# buying gravel from hardware store



## 776 (Apr 9, 2003)

I've been building a stand for my 75g tank, and I came across a 50lb bag of gravel at the local Home Depot. It's a fifth of what the LFS will charge me, I think it was $3 for the whole bag. If I really rinse it off well, will there be any difference? Is the gravel at the LFS treated at all?

Thanks,
Steve


----------



## pcrose (Mar 9, 2003)

I wouldn't do it because it would be more dirty than most gravels and plus it would only come in like one or two colors, it would also scratch the bottom of your tank more compared to the stuff you get at the lfs's. I wouldn't recommend it dude....but it is your decision.


----------



## Guest (Apr 13, 2003)

I would get it, i use it my tanks. It says on the bag, for use in ponds, aquariums, then they list alot of other things. It'll take you awhile to clean it all but for $3 for 50lbs its worth it


----------



## pcrose (Mar 9, 2003)

njpiranha said:


> I would get it, i use it my tanks. It says on the bag, for use in ponds, aquariums, then they list alot of other things. It'll take you awhile to clean it all but for $3 for 50lbs its worth it


 If you say so,... it all depends on your taste.


----------



## scarfish (Apr 5, 2003)

Do it, just scrub and rinse.


----------



## Winkyee (Feb 17, 2003)

As long as it's quartzite I think it should be fine. You might want to check with landscaping or garden supply place . I've got something like the smallest gravel on this page in one of my tanks.I like it.
I don't like the idea of paying a dolar a pound for stuff from lfs.
Rinse the hell out of it.

" http://www.alabamasunset.net/WASG_all_grav...avel_types.html "

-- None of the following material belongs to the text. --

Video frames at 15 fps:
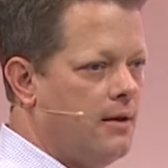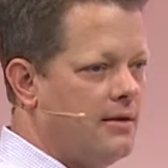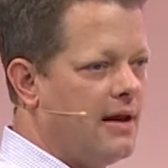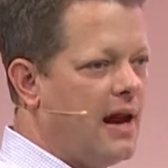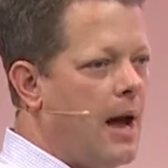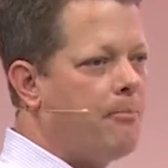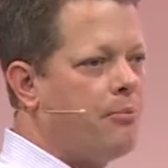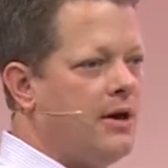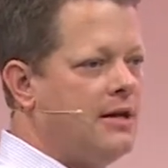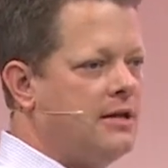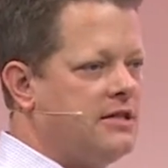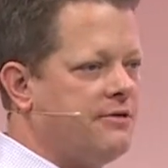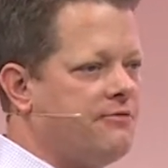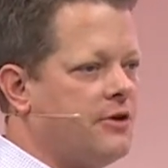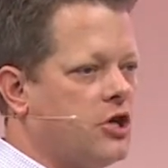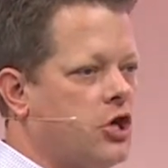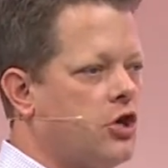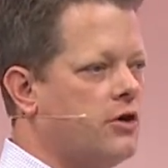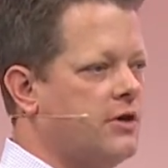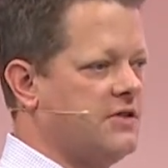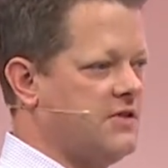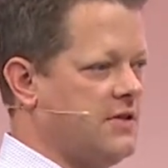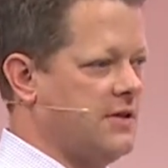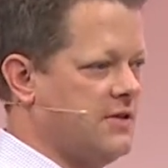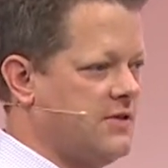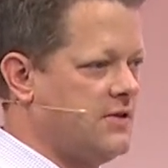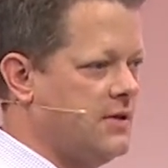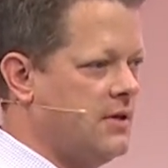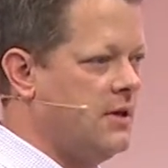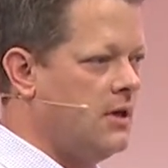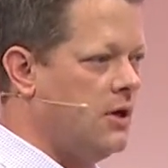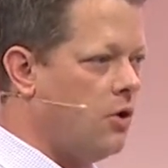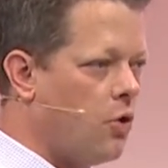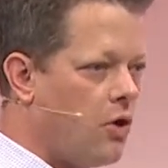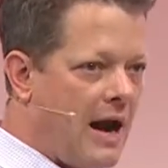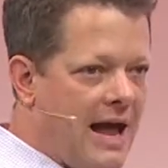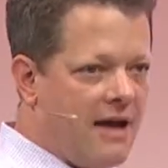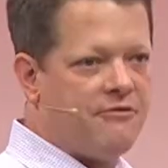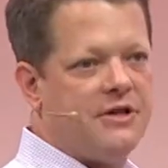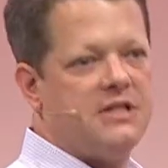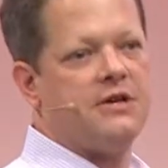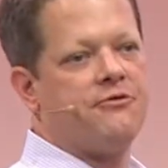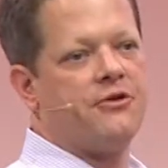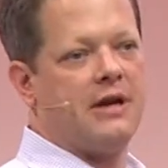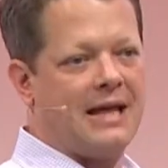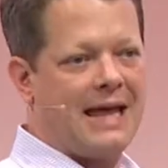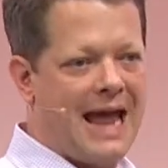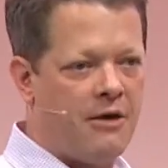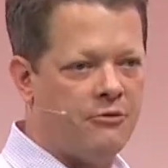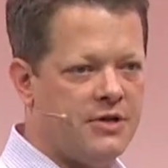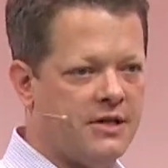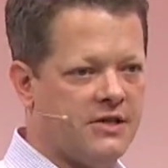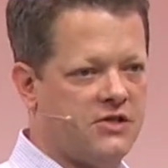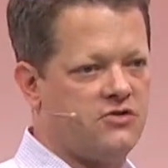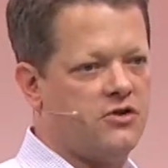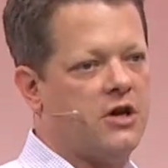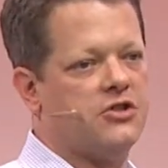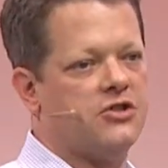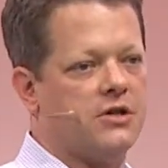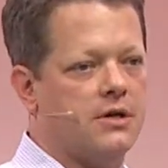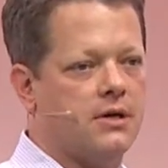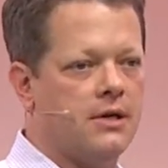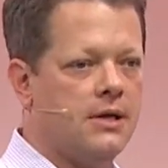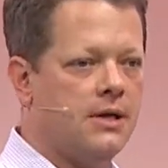that operate in different currencies or have a different accounting structure,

Also I picked up a chunk of slate 21 lbs 30"x8"x1 1/8" at a place here in Windsor for 2 bucks to sink a large piece of driftwood in my 45 I am currently setting up.
I also found out that at least one of the LFS buy it there too.
That piece would have cost me 20 to 25 dollars for the same piece.


----------



## SERRAPYGO (Feb 4, 2003)

I use it also. Much much cheaper than aquarium gravel. Stones are stones. Just rinse the crap out of it.


----------



## Grosse Gurke (Jan 3, 2003)

_Moved to equipment_


----------



## marscounty (Feb 14, 2003)

Have you ever considered a sand bed? I know that a lot of people on other sites are using Sandown Play sand as an alternative. It also is available at Home Depot and you don't have to rinse it at all. It is available in very large quantaties at about $4 a bag. YOu won't find it though unless you live in the east. If your tank is filled already with water get some PVC pipe and pour the sand down it so that you won't get cloudy water.


----------



## thePACK (Jan 3, 2003)

scarfish said:


> Do it, just scrub and rinse.


 ditto


----------